----- Available records
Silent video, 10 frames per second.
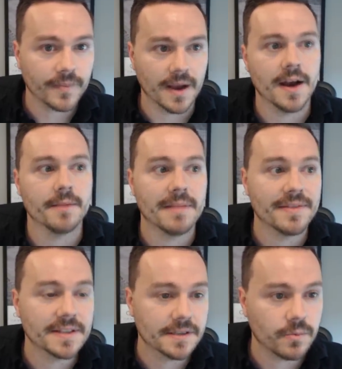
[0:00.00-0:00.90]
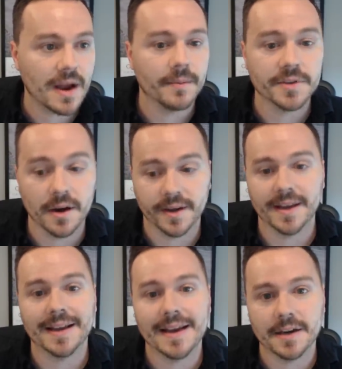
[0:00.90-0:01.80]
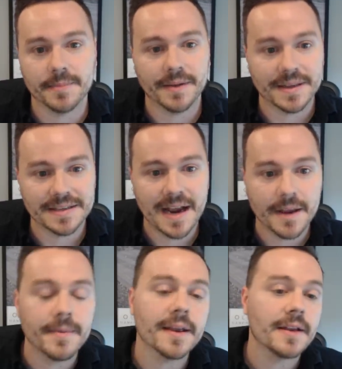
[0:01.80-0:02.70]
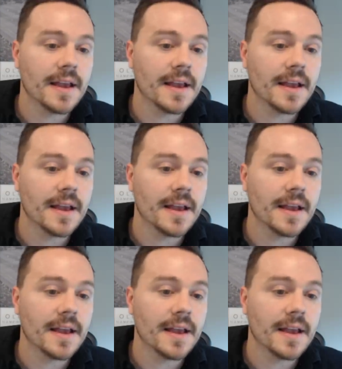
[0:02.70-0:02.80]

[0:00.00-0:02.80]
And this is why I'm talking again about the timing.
----------
----- Available records
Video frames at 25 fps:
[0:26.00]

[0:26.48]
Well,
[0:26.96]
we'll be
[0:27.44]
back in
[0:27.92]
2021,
----------
- [Task to carry out]: Within the entries above, how many lines contain the word "frames"? State the number only.

- [Exercise output]: 2